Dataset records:
----

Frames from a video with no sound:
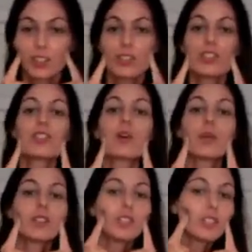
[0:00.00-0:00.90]
you're just
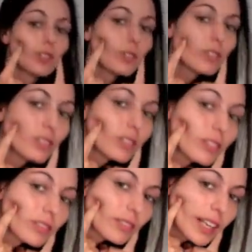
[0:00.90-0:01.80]
going to,
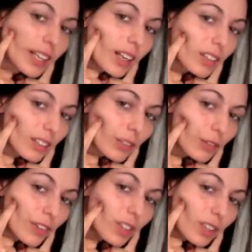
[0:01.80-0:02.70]
right here, you'll
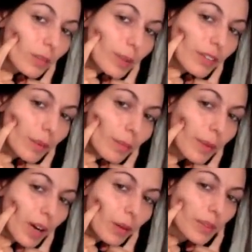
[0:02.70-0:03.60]
feel a little bit of a
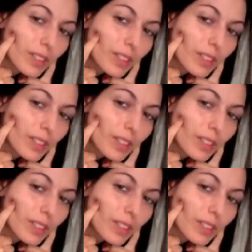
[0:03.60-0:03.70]
bump.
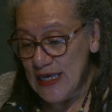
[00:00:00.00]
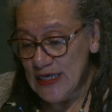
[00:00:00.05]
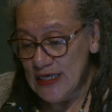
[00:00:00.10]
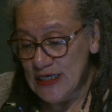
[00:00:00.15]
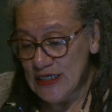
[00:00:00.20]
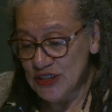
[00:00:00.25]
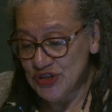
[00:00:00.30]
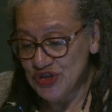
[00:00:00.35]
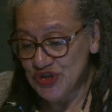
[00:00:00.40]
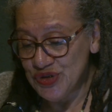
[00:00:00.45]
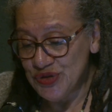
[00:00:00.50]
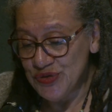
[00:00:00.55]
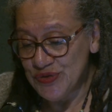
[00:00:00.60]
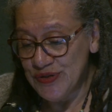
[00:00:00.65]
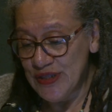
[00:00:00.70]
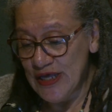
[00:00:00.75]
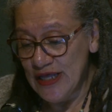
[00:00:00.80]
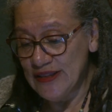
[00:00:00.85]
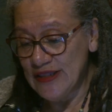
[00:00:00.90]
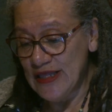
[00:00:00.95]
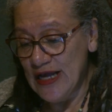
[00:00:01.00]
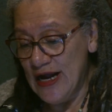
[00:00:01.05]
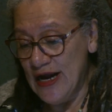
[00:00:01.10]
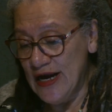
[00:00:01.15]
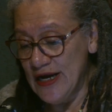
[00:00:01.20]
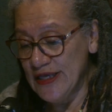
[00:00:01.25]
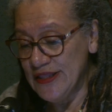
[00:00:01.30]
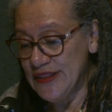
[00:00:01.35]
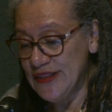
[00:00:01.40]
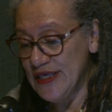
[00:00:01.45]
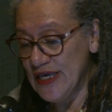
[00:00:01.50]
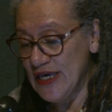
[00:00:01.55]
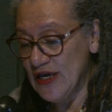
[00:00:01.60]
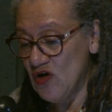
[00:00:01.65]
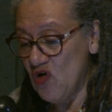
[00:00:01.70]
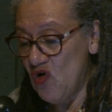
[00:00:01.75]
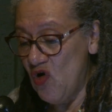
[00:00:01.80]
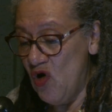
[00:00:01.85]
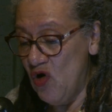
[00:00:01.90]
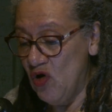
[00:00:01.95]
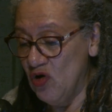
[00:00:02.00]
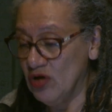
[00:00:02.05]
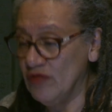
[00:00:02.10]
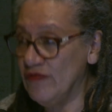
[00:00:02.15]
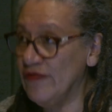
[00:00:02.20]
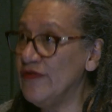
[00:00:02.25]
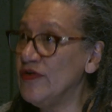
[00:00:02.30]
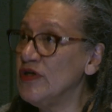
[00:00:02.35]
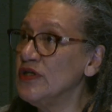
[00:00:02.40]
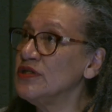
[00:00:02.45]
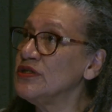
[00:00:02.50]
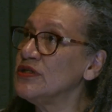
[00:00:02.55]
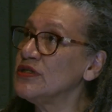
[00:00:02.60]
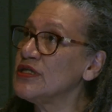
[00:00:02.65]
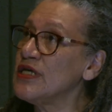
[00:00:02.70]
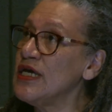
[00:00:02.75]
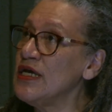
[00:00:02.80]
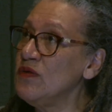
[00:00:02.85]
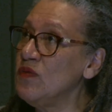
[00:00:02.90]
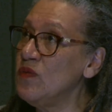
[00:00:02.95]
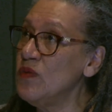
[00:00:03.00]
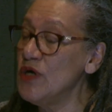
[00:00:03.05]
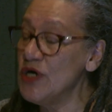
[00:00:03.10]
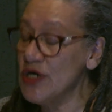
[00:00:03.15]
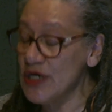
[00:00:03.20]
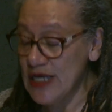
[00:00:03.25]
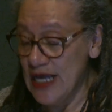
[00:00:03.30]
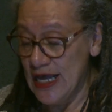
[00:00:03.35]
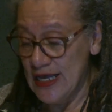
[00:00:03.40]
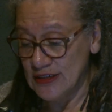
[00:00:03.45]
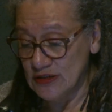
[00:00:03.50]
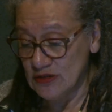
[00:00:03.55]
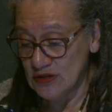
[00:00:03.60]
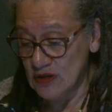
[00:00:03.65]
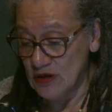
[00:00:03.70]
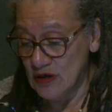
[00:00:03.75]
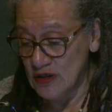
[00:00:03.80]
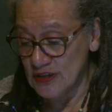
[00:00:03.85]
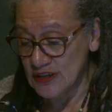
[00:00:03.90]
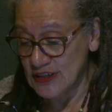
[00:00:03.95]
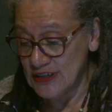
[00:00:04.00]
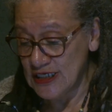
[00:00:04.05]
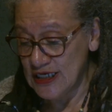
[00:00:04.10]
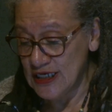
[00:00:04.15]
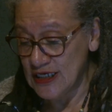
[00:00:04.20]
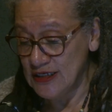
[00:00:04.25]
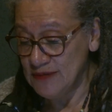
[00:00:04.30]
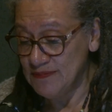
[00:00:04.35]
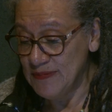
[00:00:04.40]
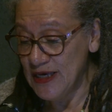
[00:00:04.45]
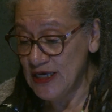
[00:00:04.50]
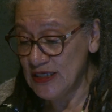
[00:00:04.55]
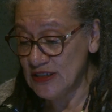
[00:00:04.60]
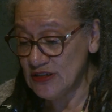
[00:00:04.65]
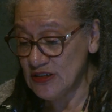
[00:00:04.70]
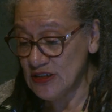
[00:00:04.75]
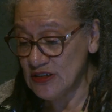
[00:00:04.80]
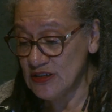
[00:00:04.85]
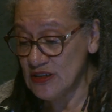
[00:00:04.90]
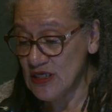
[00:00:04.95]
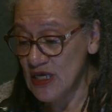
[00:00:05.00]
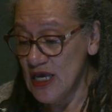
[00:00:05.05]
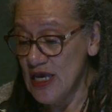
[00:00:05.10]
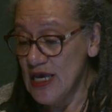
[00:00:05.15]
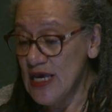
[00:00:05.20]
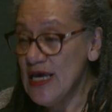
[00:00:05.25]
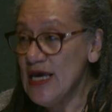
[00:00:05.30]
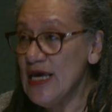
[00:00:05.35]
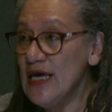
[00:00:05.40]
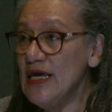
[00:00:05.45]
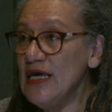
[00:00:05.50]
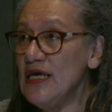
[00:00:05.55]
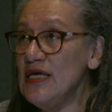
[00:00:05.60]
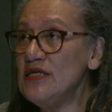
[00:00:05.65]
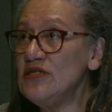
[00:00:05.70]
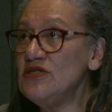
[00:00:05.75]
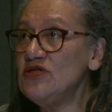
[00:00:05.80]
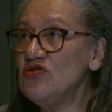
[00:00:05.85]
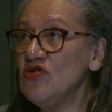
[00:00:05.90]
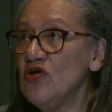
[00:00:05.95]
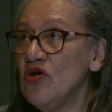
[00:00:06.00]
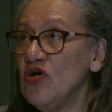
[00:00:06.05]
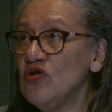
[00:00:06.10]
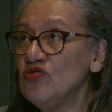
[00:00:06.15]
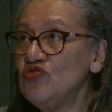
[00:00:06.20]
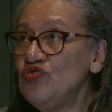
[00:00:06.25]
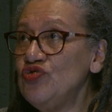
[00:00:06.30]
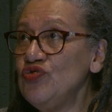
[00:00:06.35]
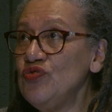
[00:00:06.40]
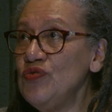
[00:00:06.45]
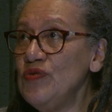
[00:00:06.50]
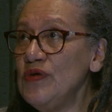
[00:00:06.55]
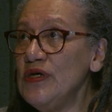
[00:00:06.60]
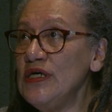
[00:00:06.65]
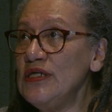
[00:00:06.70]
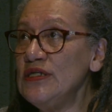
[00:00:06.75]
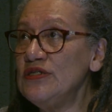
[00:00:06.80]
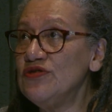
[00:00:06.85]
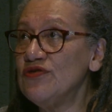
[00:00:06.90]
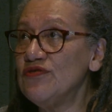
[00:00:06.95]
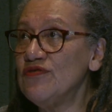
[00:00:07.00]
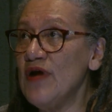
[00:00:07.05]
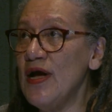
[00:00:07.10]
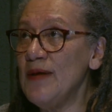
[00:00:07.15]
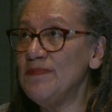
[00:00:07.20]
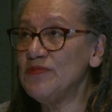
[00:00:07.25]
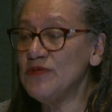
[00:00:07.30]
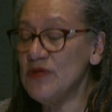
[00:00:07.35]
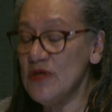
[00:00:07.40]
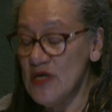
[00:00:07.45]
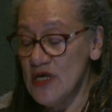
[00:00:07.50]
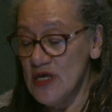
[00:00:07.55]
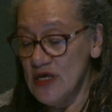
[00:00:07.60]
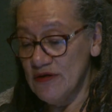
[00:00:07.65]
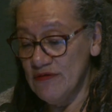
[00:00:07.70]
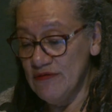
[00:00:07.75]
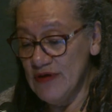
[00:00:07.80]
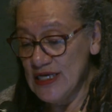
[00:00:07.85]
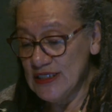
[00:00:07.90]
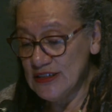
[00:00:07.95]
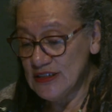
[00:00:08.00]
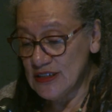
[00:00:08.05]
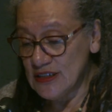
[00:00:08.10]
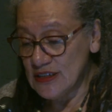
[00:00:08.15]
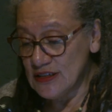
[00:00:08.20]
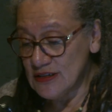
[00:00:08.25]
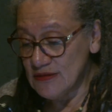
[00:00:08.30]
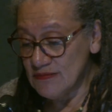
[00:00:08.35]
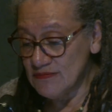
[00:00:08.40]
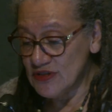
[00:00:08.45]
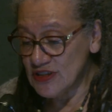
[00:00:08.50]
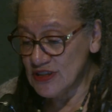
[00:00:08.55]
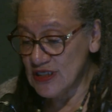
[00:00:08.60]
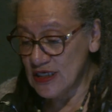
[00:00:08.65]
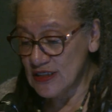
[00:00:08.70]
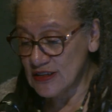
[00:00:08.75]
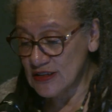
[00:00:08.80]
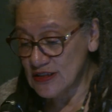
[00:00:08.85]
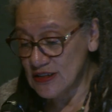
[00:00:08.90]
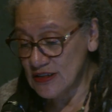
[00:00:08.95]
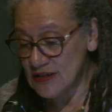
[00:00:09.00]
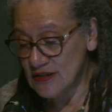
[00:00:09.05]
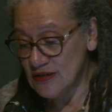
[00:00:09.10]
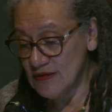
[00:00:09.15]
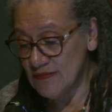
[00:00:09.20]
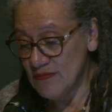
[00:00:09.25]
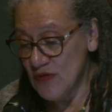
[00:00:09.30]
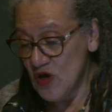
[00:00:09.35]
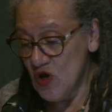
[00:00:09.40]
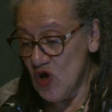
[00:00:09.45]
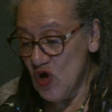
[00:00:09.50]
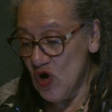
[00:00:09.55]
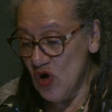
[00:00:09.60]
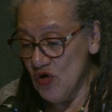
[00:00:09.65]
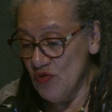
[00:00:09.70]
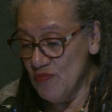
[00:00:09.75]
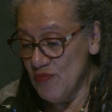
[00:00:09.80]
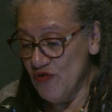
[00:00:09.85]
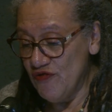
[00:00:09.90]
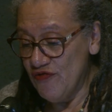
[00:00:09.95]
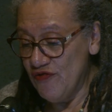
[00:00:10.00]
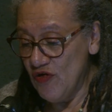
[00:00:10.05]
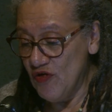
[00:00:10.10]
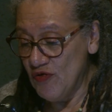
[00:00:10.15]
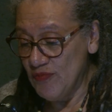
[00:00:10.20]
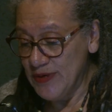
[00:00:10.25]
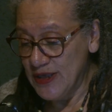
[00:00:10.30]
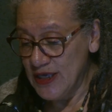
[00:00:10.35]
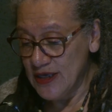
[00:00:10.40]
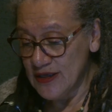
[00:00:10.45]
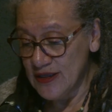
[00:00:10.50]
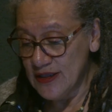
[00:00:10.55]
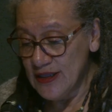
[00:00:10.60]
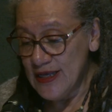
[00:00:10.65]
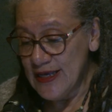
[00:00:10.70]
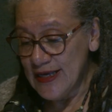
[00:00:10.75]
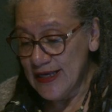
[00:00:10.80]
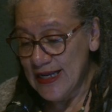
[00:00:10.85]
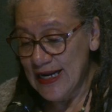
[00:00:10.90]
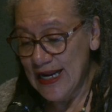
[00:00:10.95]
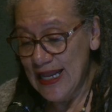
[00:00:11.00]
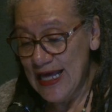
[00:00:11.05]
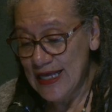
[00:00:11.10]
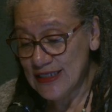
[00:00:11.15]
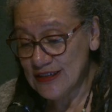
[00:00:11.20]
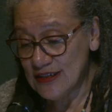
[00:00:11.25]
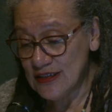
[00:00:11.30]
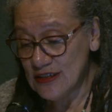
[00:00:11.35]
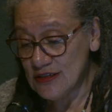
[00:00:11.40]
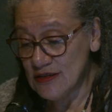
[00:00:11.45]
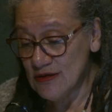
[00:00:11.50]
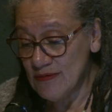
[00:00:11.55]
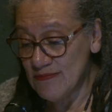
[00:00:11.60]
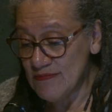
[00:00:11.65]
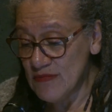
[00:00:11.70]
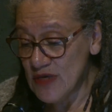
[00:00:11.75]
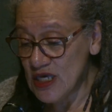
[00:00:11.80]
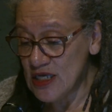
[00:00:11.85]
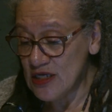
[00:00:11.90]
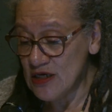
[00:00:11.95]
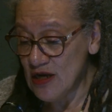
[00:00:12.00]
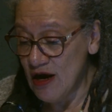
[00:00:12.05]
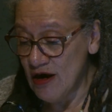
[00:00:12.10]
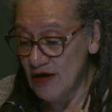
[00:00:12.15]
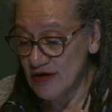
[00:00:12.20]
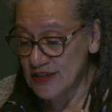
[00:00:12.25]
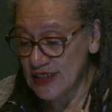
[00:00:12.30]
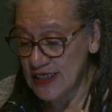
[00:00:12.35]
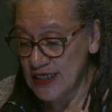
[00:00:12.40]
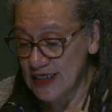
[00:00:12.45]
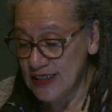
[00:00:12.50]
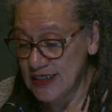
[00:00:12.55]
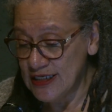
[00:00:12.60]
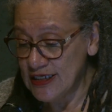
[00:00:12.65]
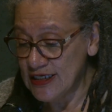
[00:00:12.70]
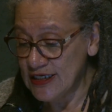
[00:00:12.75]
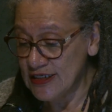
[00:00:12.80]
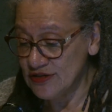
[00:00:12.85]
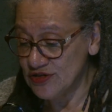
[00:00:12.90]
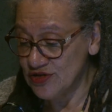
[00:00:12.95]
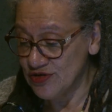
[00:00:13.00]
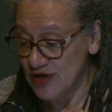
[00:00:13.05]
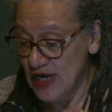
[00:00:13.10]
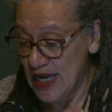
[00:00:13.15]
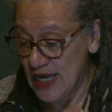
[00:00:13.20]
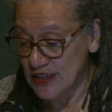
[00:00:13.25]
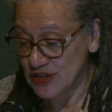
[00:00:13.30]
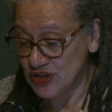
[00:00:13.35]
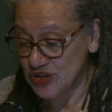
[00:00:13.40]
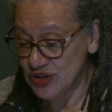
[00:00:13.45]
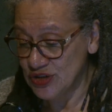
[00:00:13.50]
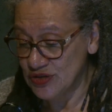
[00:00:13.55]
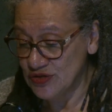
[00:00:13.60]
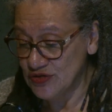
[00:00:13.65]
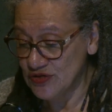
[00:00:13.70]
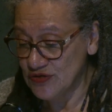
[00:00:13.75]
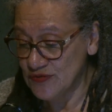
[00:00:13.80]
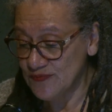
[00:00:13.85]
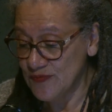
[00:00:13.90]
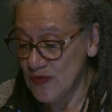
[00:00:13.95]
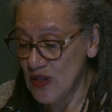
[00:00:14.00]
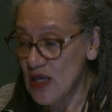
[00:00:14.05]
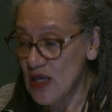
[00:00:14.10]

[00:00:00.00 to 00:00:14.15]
issue that I think all of us can work at on a daily basis is to interrupt racism, sexism, homophobia, classism in our daily interactions.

----

Please set the records down again exactly as written. The pictures should not be included.

• **Result of this task**
Frames from a video with no sound:
[0:00.00-0:00.90]
you're just
[0:00.90-0:01.80]
going to,
[0:01.80-0:02.70]
right here, you'll
[0:02.70-0:03.60]
feel a little bit of a
[0:03.60-0:03.70]
bump.
[00:00:00.00]
[00:00:00.05]
[00:00:00.10]
[00:00:00.15]
[00:00:00.20]
[00:00:00.25]
[00:00:00.30]
[00:00:00.35]
[00:00:00.40]
[00:00:00.45]
[00:00:00.50]
[00:00:00.55]
[00:00:00.60]
[00:00:00.65]
[00:00:00.70]
[00:00:00.75]
[00:00:00.80]
[00:00:00.85]
[00:00:00.90]
[00:00:00.95]
[00:00:01.00]
[00:00:01.05]
[00:00:01.10]
[00:00:01.15]
[00:00:01.20]
[00:00:01.25]
[00:00:01.30]
[00:00:01.35]
[00:00:01.40]
[00:00:01.45]
[00:00:01.50]
[00:00:01.55]
[00:00:01.60]
[00:00:01.65]
[00:00:01.70]
[00:00:01.75]
[00:00:01.80]
[00:00:01.85]
[00:00:01.90]
[00:00:01.95]
[00:00:02.00]
[00:00:02.05]
[00:00:02.10]
[00:00:02.15]
[00:00:02.20]
[00:00:02.25]
[00:00:02.30]
[00:00:02.35]
[00:00:02.40]
[00:00:02.45]
[00:00:02.50]
[00:00:02.55]
[00:00:02.60]
[00:00:02.65]
[00:00:02.70]
[00:00:02.75]
[00:00:02.80]
[00:00:02.85]
[00:00:02.90]
[00:00:02.95]
[00:00:03.00]
[00:00:03.05]
[00:00:03.10]
[00:00:03.15]
[00:00:03.20]
[00:00:03.25]
[00:00:03.30]
[00:00:03.35]
[00:00:03.40]
[00:00:03.45]
[00:00:03.50]
[00:00:03.55]
[00:00:03.60]
[00:00:03.65]
[00:00:03.70]
[00:00:03.75]
[00:00:03.80]
[00:00:03.85]
[00:00:03.90]
[00:00:03.95]
[00:00:04.00]
[00:00:04.05]
[00:00:04.10]
[00:00:04.15]
[00:00:04.20]
[00:00:04.25]
[00:00:04.30]
[00:00:04.35]
[00:00:04.40]
[00:00:04.45]
[00:00:04.50]
[00:00:04.55]
[00:00:04.60]
[00:00:04.65]
[00:00:04.70]
[00:00:04.75]
[00:00:04.80]
[00:00:04.85]
[00:00:04.90]
[00:00:04.95]
[00:00:05.00]
[00:00:05.05]
[00:00:05.10]
[00:00:05.15]
[00:00:05.20]
[00:00:05.25]
[00:00:05.30]
[00:00:05.35]
[00:00:05.40]
[00:00:05.45]
[00:00:05.50]
[00:00:05.55]
[00:00:05.60]
[00:00:05.65]
[00:00:05.70]
[00:00:05.75]
[00:00:05.80]
[00:00:05.85]
[00:00:05.90]
[00:00:05.95]
[00:00:06.00]
[00:00:06.05]
[00:00:06.10]
[00:00:06.15]
[00:00:06.20]
[00:00:06.25]
[00:00:06.30]
[00:00:06.35]
[00:00:06.40]
[00:00:06.45]
[00:00:06.50]
[00:00:06.55]
[00:00:06.60]
[00:00:06.65]
[00:00:06.70]
[00:00:06.75]
[00:00:06.80]
[00:00:06.85]
[00:00:06.90]
[00:00:06.95]
[00:00:07.00]
[00:00:07.05]
[00:00:07.10]
[00:00:07.15]
[00:00:07.20]
[00:00:07.25]
[00:00:07.30]
[00:00:07.35]
[00:00:07.40]
[00:00:07.45]
[00:00:07.50]
[00:00:07.55]
[00:00:07.60]
[00:00:07.65]
[00:00:07.70]
[00:00:07.75]
[00:00:07.80]
[00:00:07.85]
[00:00:07.90]
[00:00:07.95]
[00:00:08.00]
[00:00:08.05]
[00:00:08.10]
[00:00:08.15]
[00:00:08.20]
[00:00:08.25]
[00:00:08.30]
[00:00:08.35]
[00:00:08.40]
[00:00:08.45]
[00:00:08.50]
[00:00:08.55]
[00:00:08.60]
[00:00:08.65]
[00:00:08.70]
[00:00:08.75]
[00:00:08.80]
[00:00:08.85]
[00:00:08.90]
[00:00:08.95]
[00:00:09.00]
[00:00:09.05]
[00:00:09.10]
[00:00:09.15]
[00:00:09.20]
[00:00:09.25]
[00:00:09.30]
[00:00:09.35]
[00:00:09.40]
[00:00:09.45]
[00:00:09.50]
[00:00:09.55]
[00:00:09.60]
[00:00:09.65]
[00:00:09.70]
[00:00:09.75]
[00:00:09.80]
[00:00:09.85]
[00:00:09.90]
[00:00:09.95]
[00:00:10.00]
[00:00:10.05]
[00:00:10.10]
[00:00:10.15]
[00:00:10.20]
[00:00:10.25]
[00:00:10.30]
[00:00:10.35]
[00:00:10.40]
[00:00:10.45]
[00:00:10.50]
[00:00:10.55]
[00:00:10.60]
[00:00:10.65]
[00:00:10.70]
[00:00:10.75]
[00:00:10.80]
[00:00:10.85]
[00:00:10.90]
[00:00:10.95]
[00:00:11.00]
[00:00:11.05]
[00:00:11.10]
[00:00:11.15]
[00:00:11.20]
[00:00:11.25]
[00:00:11.30]
[00:00:11.35]
[00:00:11.40]
[00:00:11.45]
[00:00:11.50]
[00:00:11.55]
[00:00:11.60]
[00:00:11.65]
[00:00:11.70]
[00:00:11.75]
[00:00:11.80]
[00:00:11.85]
[00:00:11.90]
[00:00:11.95]
[00:00:12.00]
[00:00:12.05]
[00:00:12.10]
[00:00:12.15]
[00:00:12.20]
[00:00:12.25]
[00:00:12.30]
[00:00:12.35]
[00:00:12.40]
[00:00:12.45]
[00:00:12.50]
[00:00:12.55]
[00:00:12.60]
[00:00:12.65]
[00:00:12.70]
[00:00:12.75]
[00:00:12.80]
[00:00:12.85]
[00:00:12.90]
[00:00:12.95]
[00:00:13.00]
[00:00:13.05]
[00:00:13.10]
[00:00:13.15]
[00:00:13.20]
[00:00:13.25]
[00:00:13.30]
[00:00:13.35]
[00:00:13.40]
[00:00:13.45]
[00:00:13.50]
[00:00:13.55]
[00:00:13.60]
[00:00:13.65]
[00:00:13.70]
[00:00:13.75]
[00:00:13.80]
[00:00:13.85]
[00:00:13.90]
[00:00:13.95]
[00:00:14.00]
[00:00:14.05]
[00:00:14.10]

[00:00:00.00 to 00:00:14.15]
issue that I think all of us can work at on a daily basis is to interrupt racism, sexism, homophobia, classism in our daily interactions.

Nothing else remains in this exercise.